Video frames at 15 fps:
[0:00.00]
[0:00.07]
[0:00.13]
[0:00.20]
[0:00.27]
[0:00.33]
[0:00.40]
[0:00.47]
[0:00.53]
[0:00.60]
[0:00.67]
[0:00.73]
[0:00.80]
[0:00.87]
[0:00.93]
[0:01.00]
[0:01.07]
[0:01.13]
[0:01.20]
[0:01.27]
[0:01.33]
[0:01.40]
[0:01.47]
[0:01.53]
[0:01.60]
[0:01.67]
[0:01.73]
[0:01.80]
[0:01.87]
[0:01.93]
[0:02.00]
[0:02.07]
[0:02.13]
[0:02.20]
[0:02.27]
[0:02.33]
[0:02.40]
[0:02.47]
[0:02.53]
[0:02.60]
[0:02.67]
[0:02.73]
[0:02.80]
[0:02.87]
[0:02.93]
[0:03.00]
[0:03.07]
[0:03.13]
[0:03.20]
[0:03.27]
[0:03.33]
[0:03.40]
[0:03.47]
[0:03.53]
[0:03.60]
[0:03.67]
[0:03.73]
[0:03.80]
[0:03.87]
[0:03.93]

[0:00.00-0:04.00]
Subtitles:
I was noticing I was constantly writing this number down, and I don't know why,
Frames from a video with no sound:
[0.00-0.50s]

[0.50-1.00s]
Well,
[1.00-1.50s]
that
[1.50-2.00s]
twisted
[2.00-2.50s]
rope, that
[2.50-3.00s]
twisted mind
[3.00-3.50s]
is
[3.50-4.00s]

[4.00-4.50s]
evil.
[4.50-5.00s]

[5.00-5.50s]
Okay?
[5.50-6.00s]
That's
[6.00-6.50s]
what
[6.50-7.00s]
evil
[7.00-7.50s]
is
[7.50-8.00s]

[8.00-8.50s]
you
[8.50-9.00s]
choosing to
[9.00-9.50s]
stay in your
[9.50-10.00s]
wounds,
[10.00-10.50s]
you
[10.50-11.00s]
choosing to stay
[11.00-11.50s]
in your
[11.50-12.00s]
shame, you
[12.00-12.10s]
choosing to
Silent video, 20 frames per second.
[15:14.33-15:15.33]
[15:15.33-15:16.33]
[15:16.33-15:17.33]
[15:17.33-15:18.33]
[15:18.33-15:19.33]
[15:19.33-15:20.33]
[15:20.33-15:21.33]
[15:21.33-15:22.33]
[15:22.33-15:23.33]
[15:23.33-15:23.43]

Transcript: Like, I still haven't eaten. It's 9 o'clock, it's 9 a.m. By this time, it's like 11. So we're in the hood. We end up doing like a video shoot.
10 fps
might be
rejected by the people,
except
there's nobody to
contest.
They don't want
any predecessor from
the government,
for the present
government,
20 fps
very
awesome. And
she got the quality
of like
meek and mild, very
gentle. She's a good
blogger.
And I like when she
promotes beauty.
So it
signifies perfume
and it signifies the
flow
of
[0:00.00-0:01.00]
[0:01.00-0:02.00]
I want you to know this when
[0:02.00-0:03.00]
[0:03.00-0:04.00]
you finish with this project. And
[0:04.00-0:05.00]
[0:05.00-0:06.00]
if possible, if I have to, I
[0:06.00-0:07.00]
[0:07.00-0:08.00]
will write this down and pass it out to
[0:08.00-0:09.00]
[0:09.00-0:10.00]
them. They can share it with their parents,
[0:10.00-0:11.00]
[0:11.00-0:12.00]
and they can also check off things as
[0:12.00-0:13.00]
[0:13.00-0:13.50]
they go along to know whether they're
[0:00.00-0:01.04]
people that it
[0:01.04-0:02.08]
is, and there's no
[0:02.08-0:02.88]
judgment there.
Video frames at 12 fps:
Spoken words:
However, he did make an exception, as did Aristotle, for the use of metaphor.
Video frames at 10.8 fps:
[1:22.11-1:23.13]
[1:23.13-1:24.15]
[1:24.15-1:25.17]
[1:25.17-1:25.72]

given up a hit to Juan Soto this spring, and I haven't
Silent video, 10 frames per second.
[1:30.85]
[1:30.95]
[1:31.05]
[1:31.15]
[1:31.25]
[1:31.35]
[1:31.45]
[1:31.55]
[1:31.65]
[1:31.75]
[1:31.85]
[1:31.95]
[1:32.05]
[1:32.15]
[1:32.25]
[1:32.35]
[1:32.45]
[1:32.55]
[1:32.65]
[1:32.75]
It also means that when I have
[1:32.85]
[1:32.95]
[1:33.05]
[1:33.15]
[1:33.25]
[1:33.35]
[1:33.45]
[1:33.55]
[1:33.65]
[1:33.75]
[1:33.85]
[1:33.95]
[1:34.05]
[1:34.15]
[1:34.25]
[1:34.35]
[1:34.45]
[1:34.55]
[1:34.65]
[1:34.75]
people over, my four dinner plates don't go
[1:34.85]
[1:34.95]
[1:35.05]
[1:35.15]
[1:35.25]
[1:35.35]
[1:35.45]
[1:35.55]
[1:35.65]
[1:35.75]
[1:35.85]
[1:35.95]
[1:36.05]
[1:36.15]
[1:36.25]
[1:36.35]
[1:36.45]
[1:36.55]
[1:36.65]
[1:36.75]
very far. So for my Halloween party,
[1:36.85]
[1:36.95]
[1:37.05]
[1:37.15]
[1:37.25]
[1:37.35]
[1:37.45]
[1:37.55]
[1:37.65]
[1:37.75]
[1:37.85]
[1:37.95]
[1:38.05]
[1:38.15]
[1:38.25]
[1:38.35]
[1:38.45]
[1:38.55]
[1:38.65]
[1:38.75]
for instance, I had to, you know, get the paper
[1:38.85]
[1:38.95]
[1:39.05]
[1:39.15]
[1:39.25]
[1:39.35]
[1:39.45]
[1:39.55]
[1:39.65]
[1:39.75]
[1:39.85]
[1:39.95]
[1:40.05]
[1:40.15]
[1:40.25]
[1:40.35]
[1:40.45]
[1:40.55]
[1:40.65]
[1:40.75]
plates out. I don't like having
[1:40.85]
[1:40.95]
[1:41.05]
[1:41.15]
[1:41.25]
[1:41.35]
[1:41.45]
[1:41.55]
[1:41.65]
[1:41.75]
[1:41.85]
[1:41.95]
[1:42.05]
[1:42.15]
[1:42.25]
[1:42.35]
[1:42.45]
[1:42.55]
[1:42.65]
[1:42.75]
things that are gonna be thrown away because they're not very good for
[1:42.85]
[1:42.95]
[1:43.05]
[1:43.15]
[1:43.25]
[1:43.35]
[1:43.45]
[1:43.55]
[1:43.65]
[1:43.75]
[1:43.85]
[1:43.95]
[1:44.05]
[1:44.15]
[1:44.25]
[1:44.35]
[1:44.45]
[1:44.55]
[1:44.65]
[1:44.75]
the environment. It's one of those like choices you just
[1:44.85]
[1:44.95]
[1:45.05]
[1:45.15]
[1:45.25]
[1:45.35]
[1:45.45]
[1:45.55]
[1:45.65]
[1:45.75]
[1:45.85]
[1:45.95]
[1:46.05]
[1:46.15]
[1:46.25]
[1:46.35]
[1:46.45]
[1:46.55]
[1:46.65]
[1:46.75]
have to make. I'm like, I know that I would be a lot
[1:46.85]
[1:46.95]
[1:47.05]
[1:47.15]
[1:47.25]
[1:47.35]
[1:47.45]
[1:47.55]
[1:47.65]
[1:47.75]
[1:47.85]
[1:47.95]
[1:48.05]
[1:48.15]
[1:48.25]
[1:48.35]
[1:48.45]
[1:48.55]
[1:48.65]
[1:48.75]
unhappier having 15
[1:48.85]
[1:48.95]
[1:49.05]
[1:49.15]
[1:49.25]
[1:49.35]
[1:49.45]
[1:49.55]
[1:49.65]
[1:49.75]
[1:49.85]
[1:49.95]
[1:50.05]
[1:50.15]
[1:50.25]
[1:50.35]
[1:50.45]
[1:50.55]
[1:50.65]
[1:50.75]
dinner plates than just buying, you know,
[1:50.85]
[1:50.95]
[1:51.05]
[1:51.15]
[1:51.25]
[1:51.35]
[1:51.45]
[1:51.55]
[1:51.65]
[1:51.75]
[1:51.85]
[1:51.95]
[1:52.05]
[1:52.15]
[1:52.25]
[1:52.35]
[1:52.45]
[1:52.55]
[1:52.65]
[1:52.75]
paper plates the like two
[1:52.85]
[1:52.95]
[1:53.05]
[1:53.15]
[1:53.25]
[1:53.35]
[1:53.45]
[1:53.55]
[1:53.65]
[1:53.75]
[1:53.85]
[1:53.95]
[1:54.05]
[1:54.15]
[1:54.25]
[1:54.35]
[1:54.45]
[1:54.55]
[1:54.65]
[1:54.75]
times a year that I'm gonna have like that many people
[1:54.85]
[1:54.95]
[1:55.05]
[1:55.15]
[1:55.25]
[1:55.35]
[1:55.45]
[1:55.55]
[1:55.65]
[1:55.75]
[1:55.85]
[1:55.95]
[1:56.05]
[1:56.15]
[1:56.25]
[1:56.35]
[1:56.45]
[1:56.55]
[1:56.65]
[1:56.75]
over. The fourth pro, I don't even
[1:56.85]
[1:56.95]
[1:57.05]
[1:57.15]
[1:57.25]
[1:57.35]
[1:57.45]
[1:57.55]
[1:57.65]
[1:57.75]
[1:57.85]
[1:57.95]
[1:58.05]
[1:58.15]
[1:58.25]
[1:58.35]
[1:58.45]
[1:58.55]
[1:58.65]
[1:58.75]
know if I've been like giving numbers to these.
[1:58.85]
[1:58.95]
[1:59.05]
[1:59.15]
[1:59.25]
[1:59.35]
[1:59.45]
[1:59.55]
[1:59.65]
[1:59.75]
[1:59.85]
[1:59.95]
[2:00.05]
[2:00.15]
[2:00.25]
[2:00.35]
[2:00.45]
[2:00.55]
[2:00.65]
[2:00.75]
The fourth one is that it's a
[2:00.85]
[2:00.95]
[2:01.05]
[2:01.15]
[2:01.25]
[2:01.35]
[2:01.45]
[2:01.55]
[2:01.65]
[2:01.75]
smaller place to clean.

What to produce>
Copy the records above exactly, beginning at the line that contains "[0:05.00-0:06.00]" and stopping after the line that contains "Video frames at 12".

Output for this task>
[0:05.00-0:06.00]
if possible, if I have to, I
[0:06.00-0:07.00]
[0:07.00-0:08.00]
will write this down and pass it out to
[0:08.00-0:09.00]
[0:09.00-0:10.00]
them. They can share it with their parents,
[0:10.00-0:11.00]
[0:11.00-0:12.00]
and they can also check off things as
[0:12.00-0:13.00]
[0:13.00-0:13.50]
they go along to know whether they're
[0:00.00-0:01.04]
people that it
[0:01.04-0:02.08]
is, and there's no
[0:02.08-0:02.88]
judgment there.
Video frames at 12 fps:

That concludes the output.